Dataset entries
--------------------------------
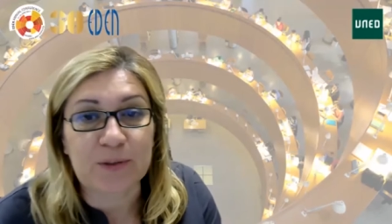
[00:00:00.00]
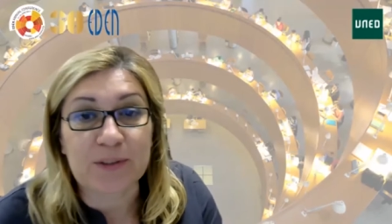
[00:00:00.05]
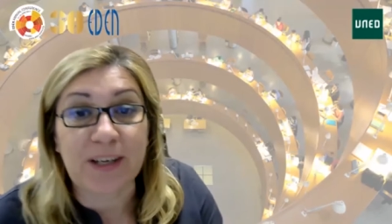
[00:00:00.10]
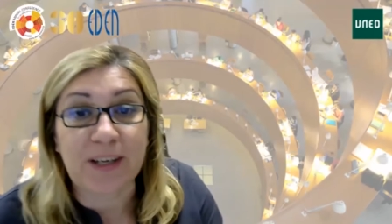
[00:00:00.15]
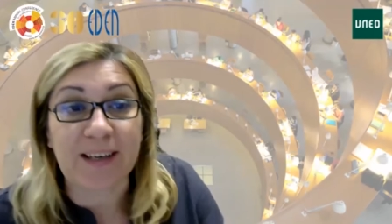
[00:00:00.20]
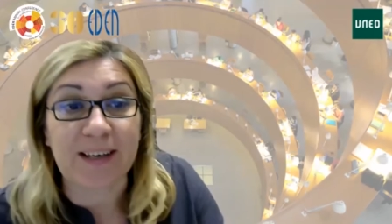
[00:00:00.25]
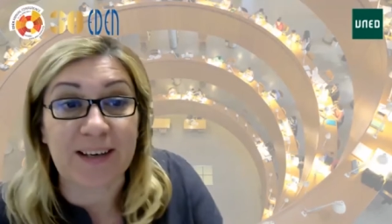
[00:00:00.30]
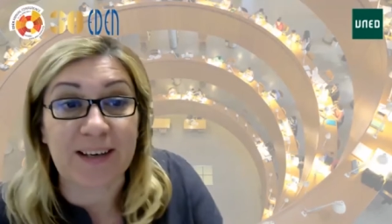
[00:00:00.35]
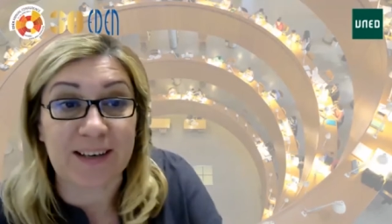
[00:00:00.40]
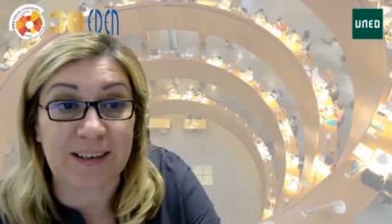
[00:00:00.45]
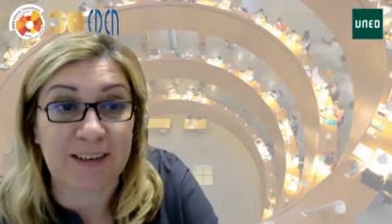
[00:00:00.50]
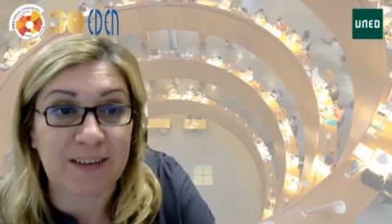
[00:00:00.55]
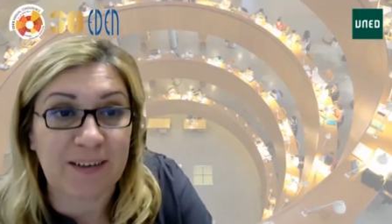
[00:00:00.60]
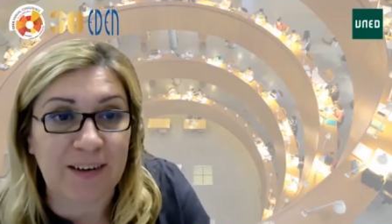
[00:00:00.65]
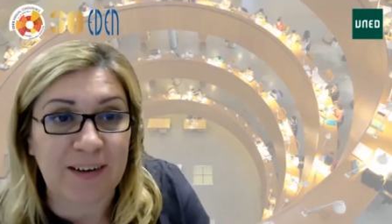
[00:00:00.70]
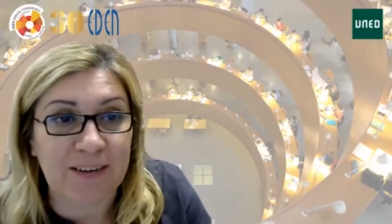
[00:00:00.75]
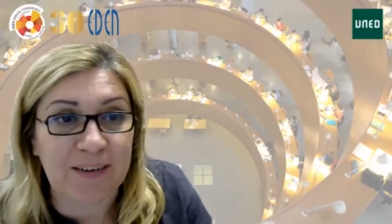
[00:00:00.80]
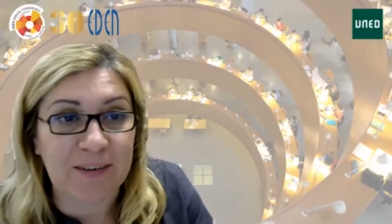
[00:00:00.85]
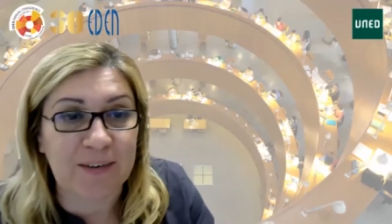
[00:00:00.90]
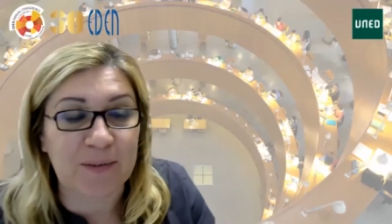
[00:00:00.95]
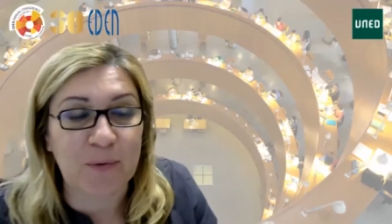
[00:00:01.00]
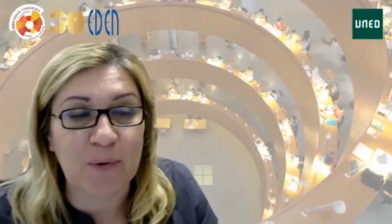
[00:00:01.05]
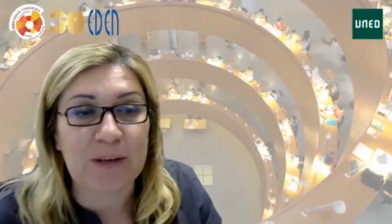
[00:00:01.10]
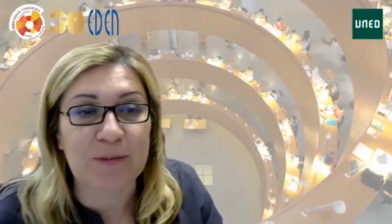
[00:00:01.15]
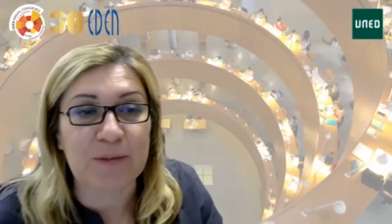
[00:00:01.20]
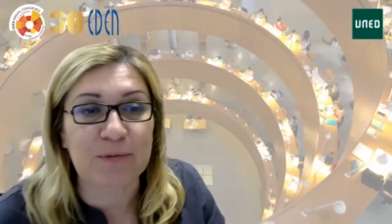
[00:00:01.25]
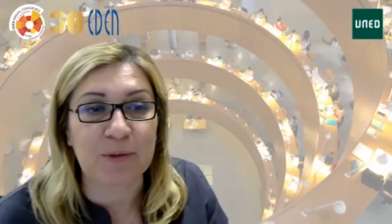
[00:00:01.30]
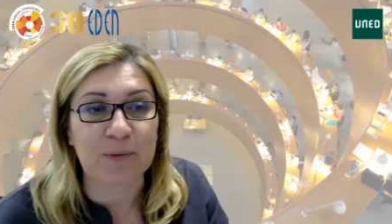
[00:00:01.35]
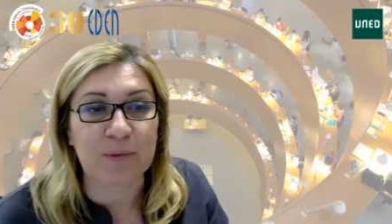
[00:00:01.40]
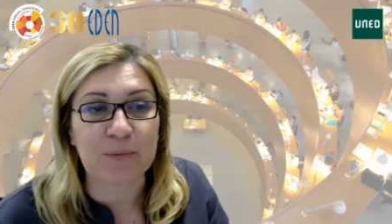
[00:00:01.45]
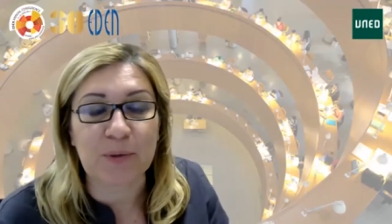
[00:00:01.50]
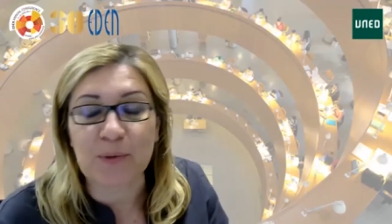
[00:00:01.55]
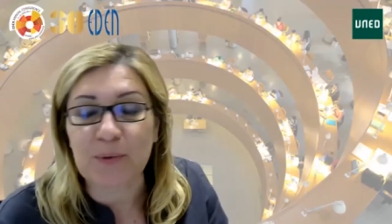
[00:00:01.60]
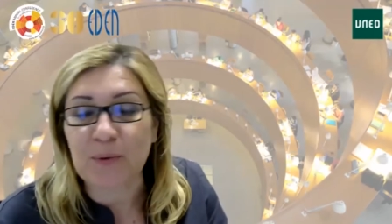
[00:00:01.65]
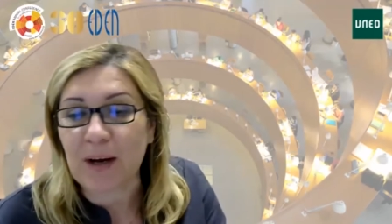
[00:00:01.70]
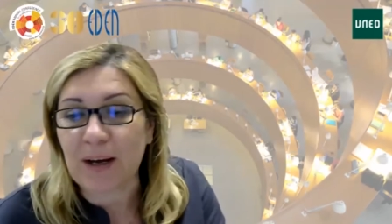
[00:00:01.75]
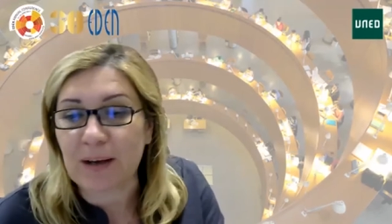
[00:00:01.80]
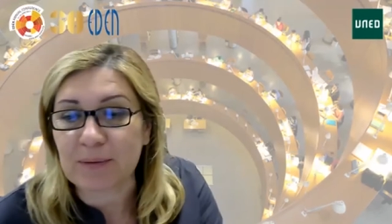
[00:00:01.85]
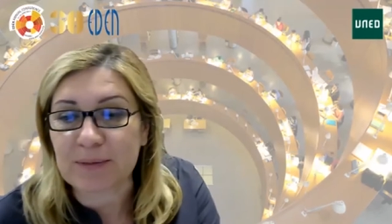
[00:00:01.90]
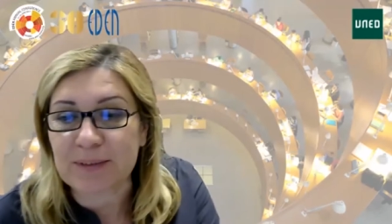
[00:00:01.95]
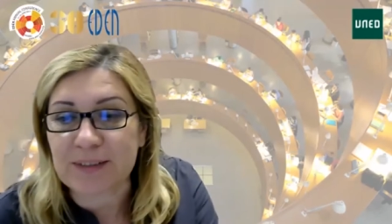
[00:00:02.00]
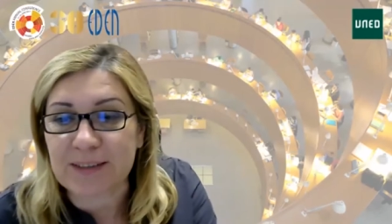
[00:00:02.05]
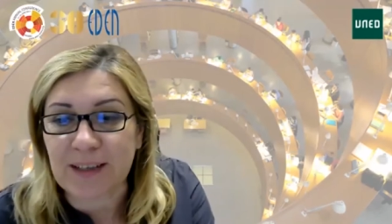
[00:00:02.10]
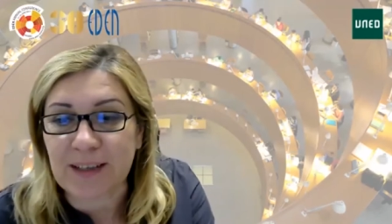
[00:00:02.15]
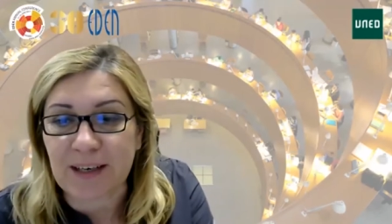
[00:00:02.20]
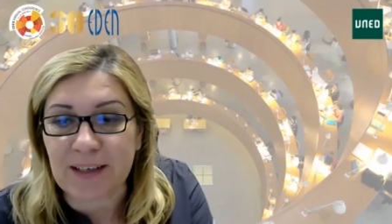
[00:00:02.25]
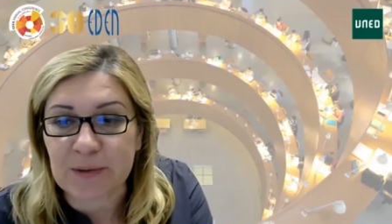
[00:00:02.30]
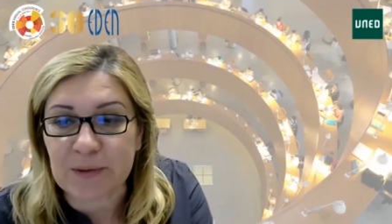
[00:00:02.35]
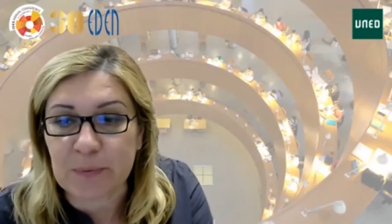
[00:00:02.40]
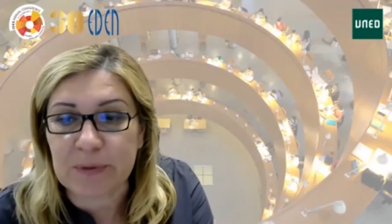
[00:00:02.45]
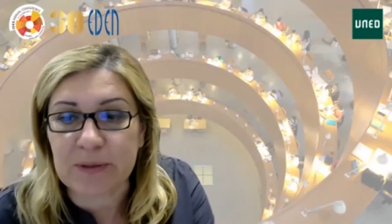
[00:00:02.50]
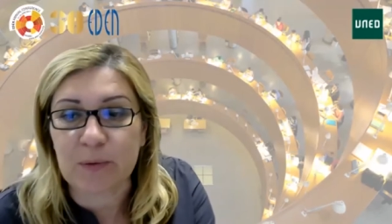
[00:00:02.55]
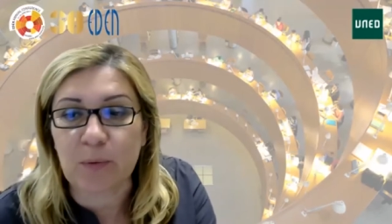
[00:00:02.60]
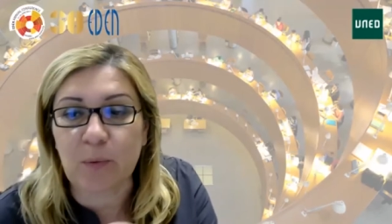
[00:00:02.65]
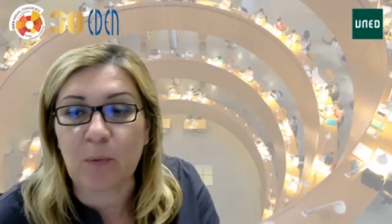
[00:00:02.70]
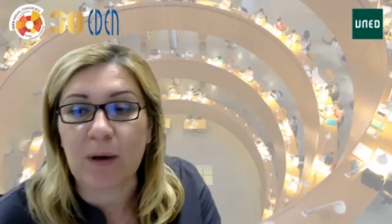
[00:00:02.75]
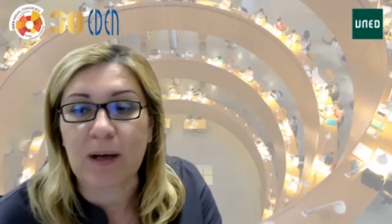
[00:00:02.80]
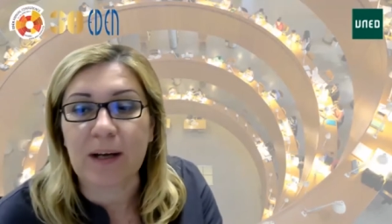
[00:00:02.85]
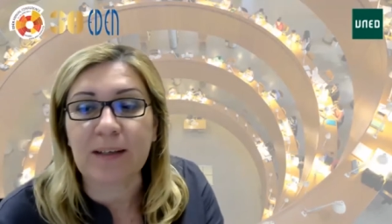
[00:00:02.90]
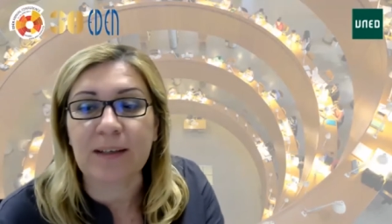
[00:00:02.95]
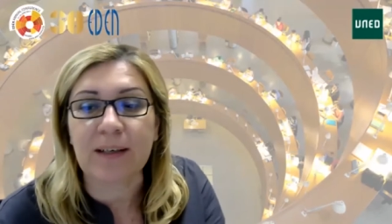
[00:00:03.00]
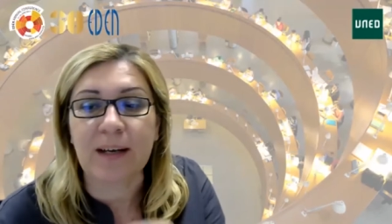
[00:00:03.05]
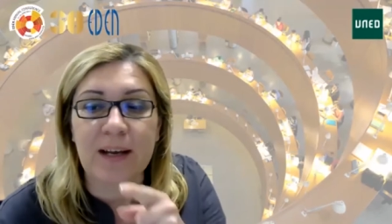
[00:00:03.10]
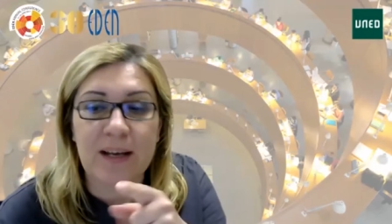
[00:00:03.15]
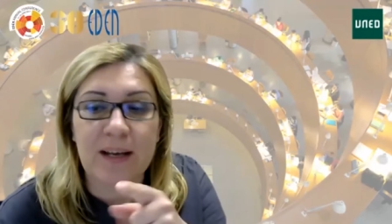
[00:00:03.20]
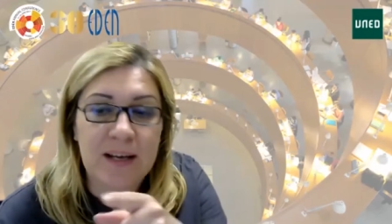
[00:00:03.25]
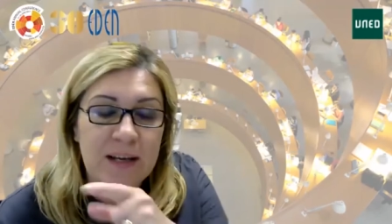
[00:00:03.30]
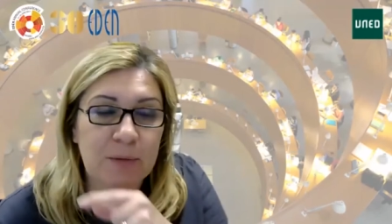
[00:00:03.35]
take away from you, I will start with the one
--------------------------------
Print the records above exactly as they stand, but leave out the pictures.

[00:00:00.00]
[00:00:00.05]
[00:00:00.10]
[00:00:00.15]
[00:00:00.20]
[00:00:00.25]
[00:00:00.30]
[00:00:00.35]
[00:00:00.40]
[00:00:00.45]
[00:00:00.50]
[00:00:00.55]
[00:00:00.60]
[00:00:00.65]
[00:00:00.70]
[00:00:00.75]
[00:00:00.80]
[00:00:00.85]
[00:00:00.90]
[00:00:00.95]
[00:00:01.00]
[00:00:01.05]
[00:00:01.10]
[00:00:01.15]
[00:00:01.20]
[00:00:01.25]
[00:00:01.30]
[00:00:01.35]
[00:00:01.40]
[00:00:01.45]
[00:00:01.50]
[00:00:01.55]
[00:00:01.60]
[00:00:01.65]
[00:00:01.70]
[00:00:01.75]
[00:00:01.80]
[00:00:01.85]
[00:00:01.90]
[00:00:01.95]
[00:00:02.00]
[00:00:02.05]
[00:00:02.10]
[00:00:02.15]
[00:00:02.20]
[00:00:02.25]
[00:00:02.30]
[00:00:02.35]
[00:00:02.40]
[00:00:02.45]
[00:00:02.50]
[00:00:02.55]
[00:00:02.60]
[00:00:02.65]
[00:00:02.70]
[00:00:02.75]
[00:00:02.80]
[00:00:02.85]
[00:00:02.90]
[00:00:02.95]
[00:00:03.00]
[00:00:03.05]
[00:00:03.10]
[00:00:03.15]
[00:00:03.20]
[00:00:03.25]
[00:00:03.30]
[00:00:03.35]
take away from you, I will start with the one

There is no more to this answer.